* _THE PROBLEM_: Every single line below has to be printed once more, exactly.
DATA EXCERPTS below:
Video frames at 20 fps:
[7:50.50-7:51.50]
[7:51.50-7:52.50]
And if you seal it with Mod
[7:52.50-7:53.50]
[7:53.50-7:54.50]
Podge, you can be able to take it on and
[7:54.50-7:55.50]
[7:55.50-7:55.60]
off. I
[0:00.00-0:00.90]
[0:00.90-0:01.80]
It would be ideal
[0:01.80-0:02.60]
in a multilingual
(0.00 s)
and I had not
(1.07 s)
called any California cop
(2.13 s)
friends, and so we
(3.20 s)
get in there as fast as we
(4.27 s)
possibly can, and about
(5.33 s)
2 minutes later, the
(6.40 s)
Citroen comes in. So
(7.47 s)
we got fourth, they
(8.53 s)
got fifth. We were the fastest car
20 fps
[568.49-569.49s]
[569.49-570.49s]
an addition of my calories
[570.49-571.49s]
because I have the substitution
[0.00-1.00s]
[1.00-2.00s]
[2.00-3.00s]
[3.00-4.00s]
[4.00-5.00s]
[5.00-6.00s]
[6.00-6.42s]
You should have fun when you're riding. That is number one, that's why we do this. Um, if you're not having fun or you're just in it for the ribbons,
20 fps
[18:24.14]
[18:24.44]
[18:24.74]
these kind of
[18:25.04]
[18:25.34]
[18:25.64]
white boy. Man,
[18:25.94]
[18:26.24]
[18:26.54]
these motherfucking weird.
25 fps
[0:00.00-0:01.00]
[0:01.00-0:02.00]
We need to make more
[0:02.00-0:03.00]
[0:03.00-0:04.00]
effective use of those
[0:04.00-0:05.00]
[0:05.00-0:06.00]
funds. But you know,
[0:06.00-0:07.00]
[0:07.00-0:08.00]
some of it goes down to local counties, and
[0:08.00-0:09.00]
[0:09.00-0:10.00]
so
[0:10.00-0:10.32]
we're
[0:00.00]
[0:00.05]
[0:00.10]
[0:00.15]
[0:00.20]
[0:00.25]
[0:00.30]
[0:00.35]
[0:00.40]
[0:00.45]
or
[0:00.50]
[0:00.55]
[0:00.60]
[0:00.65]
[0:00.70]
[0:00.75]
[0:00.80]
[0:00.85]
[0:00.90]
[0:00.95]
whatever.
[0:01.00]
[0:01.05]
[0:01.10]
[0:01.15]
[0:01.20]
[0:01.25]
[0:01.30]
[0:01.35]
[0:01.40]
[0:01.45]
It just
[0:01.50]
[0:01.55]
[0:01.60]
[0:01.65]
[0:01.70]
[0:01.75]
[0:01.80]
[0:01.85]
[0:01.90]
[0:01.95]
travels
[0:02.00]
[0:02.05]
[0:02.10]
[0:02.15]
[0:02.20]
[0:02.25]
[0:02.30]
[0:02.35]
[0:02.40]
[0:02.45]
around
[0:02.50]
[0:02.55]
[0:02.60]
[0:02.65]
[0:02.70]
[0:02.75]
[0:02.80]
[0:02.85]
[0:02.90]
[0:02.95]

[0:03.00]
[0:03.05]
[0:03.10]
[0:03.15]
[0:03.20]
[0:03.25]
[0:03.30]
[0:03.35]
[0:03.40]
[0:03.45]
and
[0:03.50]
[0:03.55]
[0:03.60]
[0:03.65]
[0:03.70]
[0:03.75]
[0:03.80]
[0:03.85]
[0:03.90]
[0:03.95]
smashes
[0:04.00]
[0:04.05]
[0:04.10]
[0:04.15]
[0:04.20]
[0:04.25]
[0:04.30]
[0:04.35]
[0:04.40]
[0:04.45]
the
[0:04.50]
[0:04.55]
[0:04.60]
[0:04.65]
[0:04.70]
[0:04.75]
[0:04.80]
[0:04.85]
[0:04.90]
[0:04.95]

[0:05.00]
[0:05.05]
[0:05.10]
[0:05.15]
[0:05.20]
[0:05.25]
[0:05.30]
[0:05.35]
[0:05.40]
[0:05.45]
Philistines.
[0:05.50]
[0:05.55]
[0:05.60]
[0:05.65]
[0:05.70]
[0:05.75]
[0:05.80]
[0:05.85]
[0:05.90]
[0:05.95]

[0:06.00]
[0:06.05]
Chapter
End of DATA EXCERPTS.
* _ANSWER AREA_:
Video frames at 20 fps:
[7:50.50-7:51.50]
[7:51.50-7:52.50]
And if you seal it with Mod
[7:52.50-7:53.50]
[7:53.50-7:54.50]
Podge, you can be able to take it on and
[7:54.50-7:55.50]
[7:55.50-7:55.60]
off. I
[0:00.00-0:00.90]
[0:00.90-0:01.80]
It would be ideal
[0:01.80-0:02.60]
in a multilingual
(0.00 s)
and I had not
(1.07 s)
called any California cop
(2.13 s)
friends, and so we
(3.20 s)
get in there as fast as we
(4.27 s)
possibly can, and about
(5.33 s)
2 minutes later, the
(6.40 s)
Citroen comes in. So
(7.47 s)
we got fourth, they
(8.53 s)
got fifth. We were the fastest car
20 fps
[568.49-569.49s]
[569.49-570.49s]
an addition of my calories
[570.49-571.49s]
because I have the substitution
[0.00-1.00s]
[1.00-2.00s]
[2.00-3.00s]
[3.00-4.00s]
[4.00-5.00s]
[5.00-6.00s]
[6.00-6.42s]
You should have fun when you're riding. That is number one, that's why we do this. Um, if you're not having fun or you're just in it for the ribbons,
20 fps
[18:24.14]
[18:24.44]
[18:24.74]
these kind of
[18:25.04]
[18:25.34]
[18:25.64]
white boy. Man,
[18:25.94]
[18:26.24]
[18:26.54]
these motherfucking weird.
25 fps
[0:00.00-0:01.00]
[0:01.00-0:02.00]
We need to make more
[0:02.00-0:03.00]
[0:03.00-0:04.00]
effective use of those
[0:04.00-0:05.00]
[0:05.00-0:06.00]
funds. But you know,
[0:06.00-0:07.00]
[0:07.00-0:08.00]
some of it goes down to local counties, and
[0:08.00-0:09.00]
[0:09.00-0:10.00]
so
[0:10.00-0:10.32]
we're
[0:00.00]
[0:00.05]
[0:00.10]
[0:00.15]
[0:00.20]
[0:00.25]
[0:00.30]
[0:00.35]
[0:00.40]
[0:00.45]
or
[0:00.50]
[0:00.55]
[0:00.60]
[0:00.65]
[0:00.70]
[0:00.75]
[0:00.80]
[0:00.85]
[0:00.90]
[0:00.95]
whatever.
[0:01.00]
[0:01.05]
[0:01.10]
[0:01.15]
[0:01.20]
[0:01.25]
[0:01.30]
[0:01.35]
[0:01.40]
[0:01.45]
It just
[0:01.50]
[0:01.55]
[0:01.60]
[0:01.65]
[0:01.70]
[0:01.75]
[0:01.80]
[0:01.85]
[0:01.90]
[0:01.95]
travels
[0:02.00]
[0:02.05]
[0:02.10]
[0:02.15]
[0:02.20]
[0:02.25]
[0:02.30]
[0:02.35]
[0:02.40]
[0:02.45]
around
[0:02.50]
[0:02.55]
[0:02.60]
[0:02.65]
[0:02.70]
[0:02.75]
[0:02.80]
[0:02.85]
[0:02.90]
[0:02.95]

[0:03.00]
[0:03.05]
[0:03.10]
[0:03.15]
[0:03.20]
[0:03.25]
[0:03.30]
[0:03.35]
[0:03.40]
[0:03.45]
and
[0:03.50]
[0:03.55]
[0:03.60]
[0:03.65]
[0:03.70]
[0:03.75]
[0:03.80]
[0:03.85]
[0:03.90]
[0:03.95]
smashes
[0:04.00]
[0:04.05]
[0:04.10]
[0:04.15]
[0:04.20]
[0:04.25]
[0:04.30]
[0:04.35]
[0:04.40]
[0:04.45]
the
[0:04.50]
[0:04.55]
[0:04.60]
[0:04.65]
[0:04.70]
[0:04.75]
[0:04.80]
[0:04.85]
[0:04.90]
[0:04.95]

[0:05.00]
[0:05.05]
[0:05.10]
[0:05.15]
[0:05.20]
[0:05.25]
[0:05.30]
[0:05.35]
[0:05.40]
[0:05.45]
Philistines.
[0:05.50]
[0:05.55]
[0:05.60]
[0:05.65]
[0:05.70]
[0:05.75]
[0:05.80]
[0:05.85]
[0:05.90]
[0:05.95]

[0:06.00]
[0:06.05]
Chapter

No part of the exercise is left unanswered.